Exercise →
Transcribe each record exactly; skip any picture.

------------

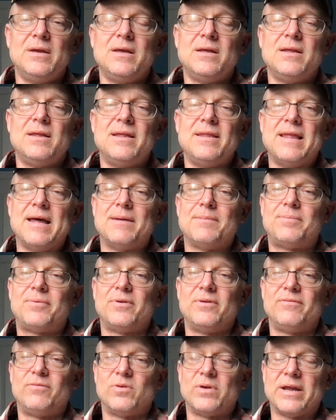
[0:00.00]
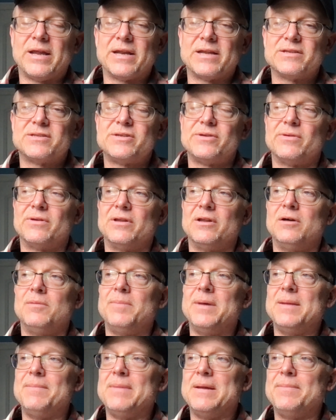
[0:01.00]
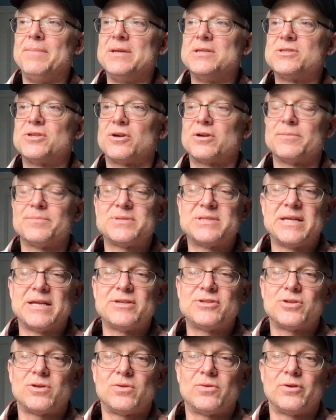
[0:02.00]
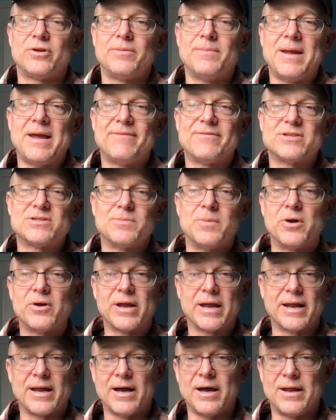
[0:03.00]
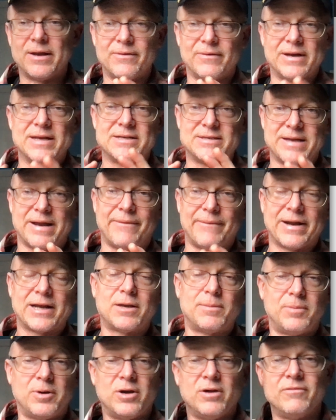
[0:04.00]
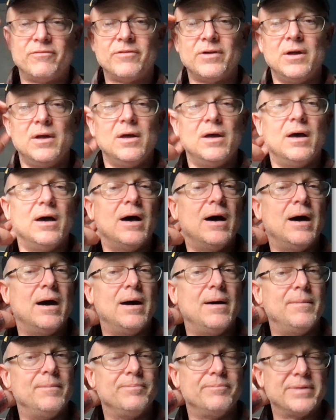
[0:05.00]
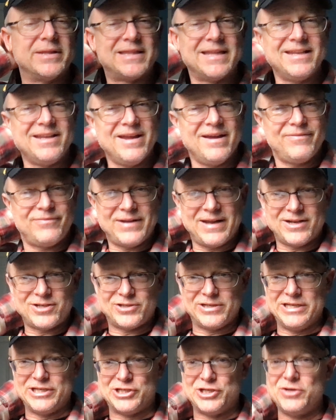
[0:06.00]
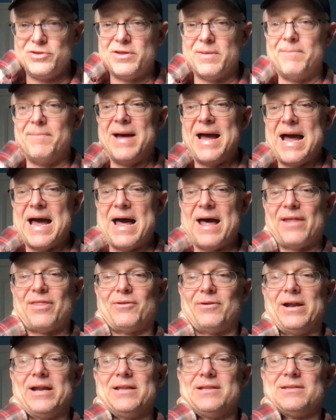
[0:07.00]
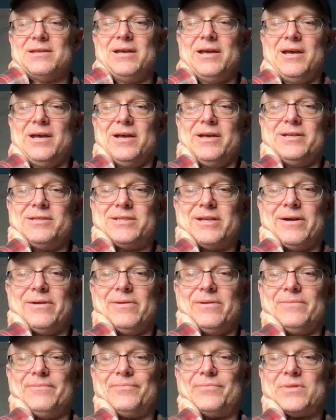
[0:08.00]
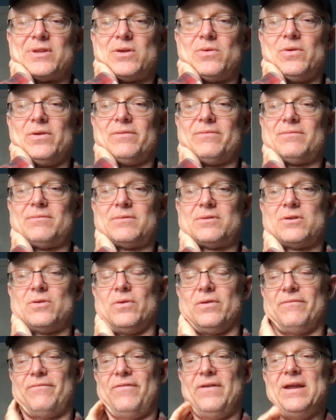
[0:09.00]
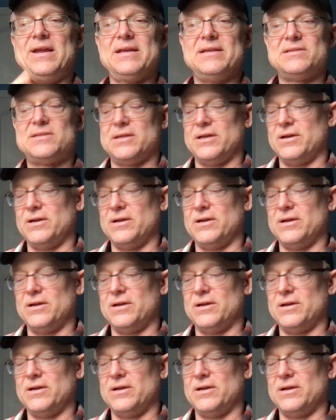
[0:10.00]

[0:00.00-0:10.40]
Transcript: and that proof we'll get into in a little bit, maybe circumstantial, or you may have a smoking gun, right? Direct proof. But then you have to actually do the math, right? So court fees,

------------

Response to this task →
[0:00.00]
[0:01.00]
[0:02.00]
[0:03.00]
[0:04.00]
[0:05.00]
[0:06.00]
[0:07.00]
[0:08.00]
[0:09.00]
[0:10.00]

[0:00.00-0:10.40]
Transcript: and that proof we'll get into in a little bit, maybe circumstantial, or you may have a smoking gun, right? Direct proof. But then you have to actually do the math, right? So court fees,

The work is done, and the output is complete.